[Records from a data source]
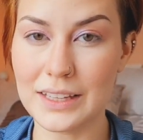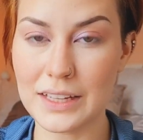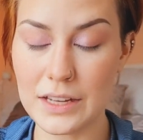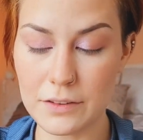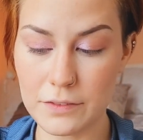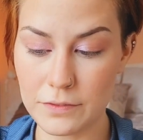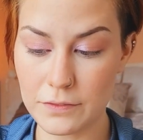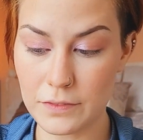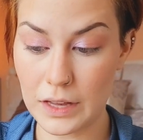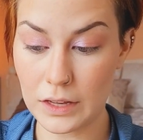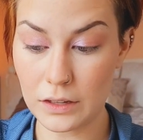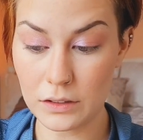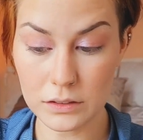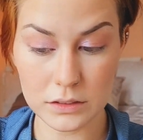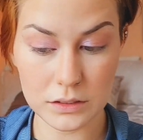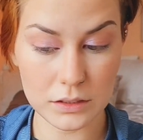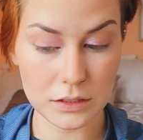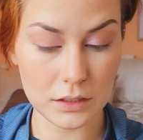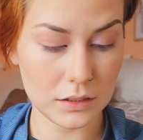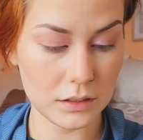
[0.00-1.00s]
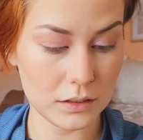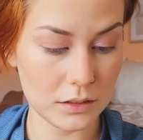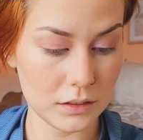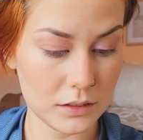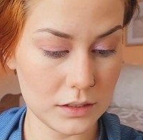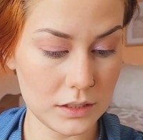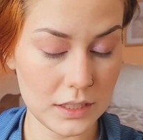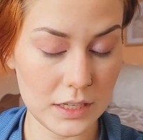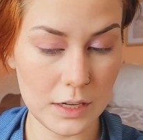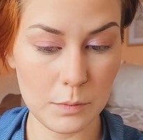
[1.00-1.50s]
felt
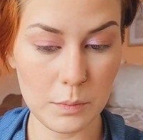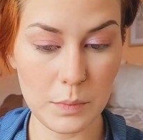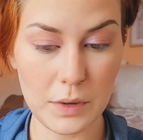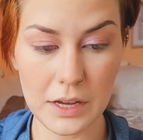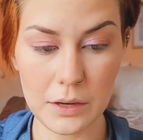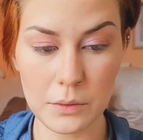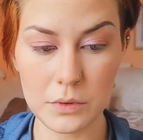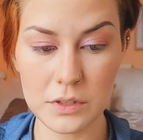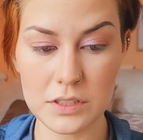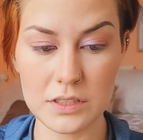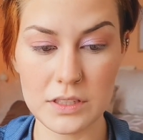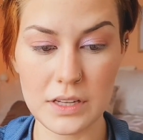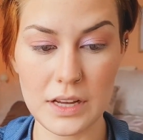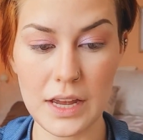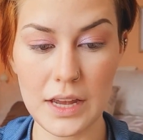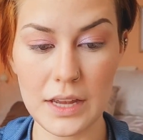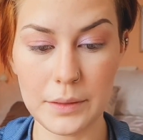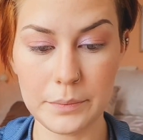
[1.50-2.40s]
tip, I would say.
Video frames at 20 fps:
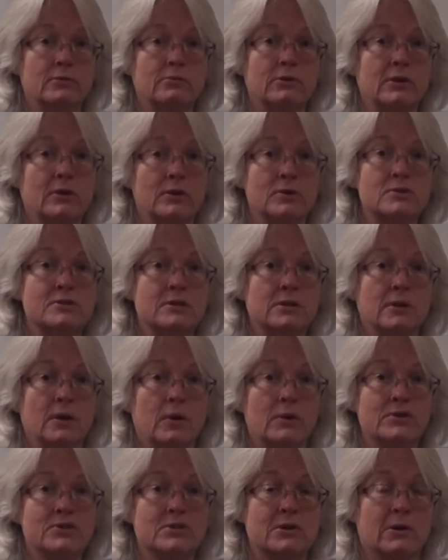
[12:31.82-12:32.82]
reduced to
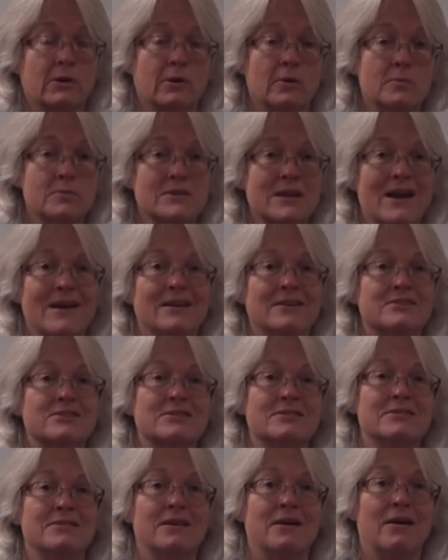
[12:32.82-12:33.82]
lowest terms and
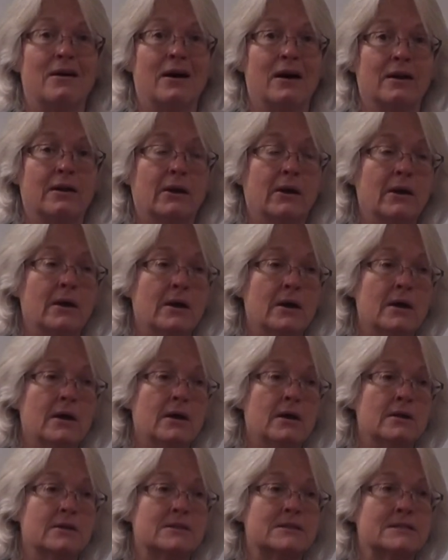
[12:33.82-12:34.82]
it's not
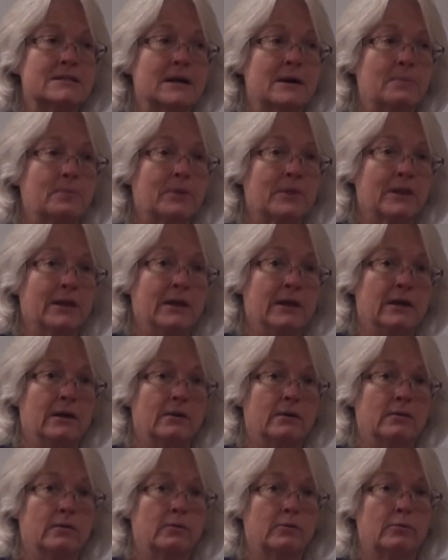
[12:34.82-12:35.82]

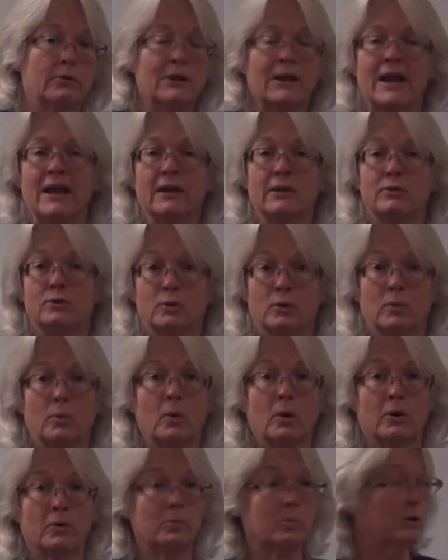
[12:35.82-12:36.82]
something related to a
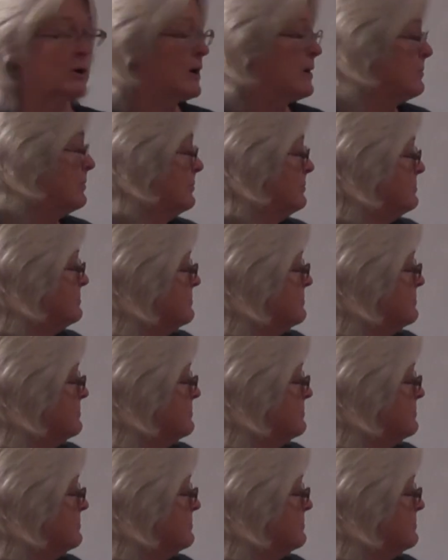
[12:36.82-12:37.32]
word problem.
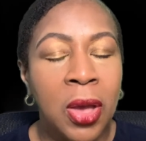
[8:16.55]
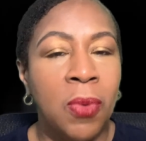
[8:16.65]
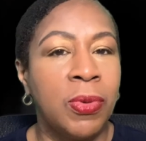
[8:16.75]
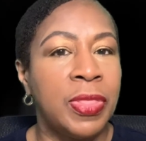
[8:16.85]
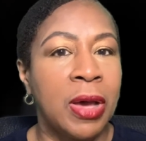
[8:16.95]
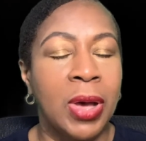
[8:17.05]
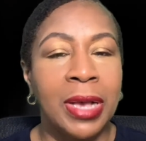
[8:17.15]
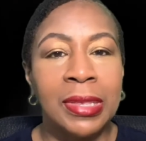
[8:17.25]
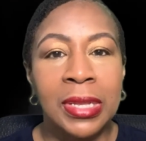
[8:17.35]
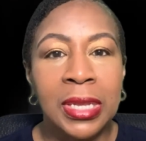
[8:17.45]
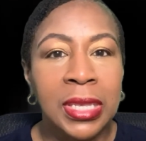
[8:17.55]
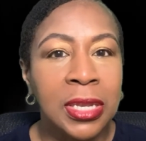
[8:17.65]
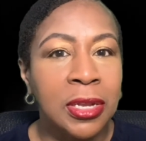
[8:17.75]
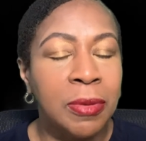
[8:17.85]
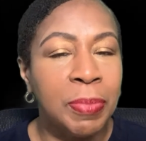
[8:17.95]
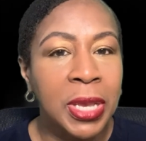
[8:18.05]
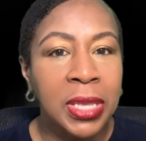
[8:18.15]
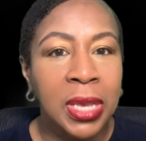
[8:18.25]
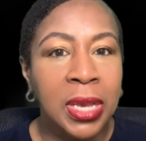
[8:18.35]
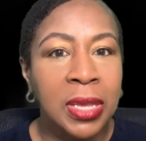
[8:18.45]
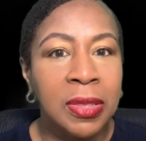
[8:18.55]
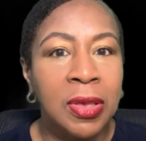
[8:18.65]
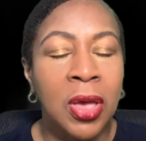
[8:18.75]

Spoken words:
without unsolicited opinions,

» **YOUR GOAL**: Beginning at the line with "[12:34.82-12:35.82]", reproduce each line exactly through the last line of the records above, with pictures left out.

» **REPLY TO THE TASK**:
[12:34.82-12:35.82]

[12:35.82-12:36.82]
something related to a
[12:36.82-12:37.32]
word problem.
[8:16.55]
[8:16.65]
[8:16.75]
[8:16.85]
[8:16.95]
[8:17.05]
[8:17.15]
[8:17.25]
[8:17.35]
[8:17.45]
[8:17.55]
[8:17.65]
[8:17.75]
[8:17.85]
[8:17.95]
[8:18.05]
[8:18.15]
[8:18.25]
[8:18.35]
[8:18.45]
[8:18.55]
[8:18.65]
[8:18.75]

Spoken words:
without unsolicited opinions,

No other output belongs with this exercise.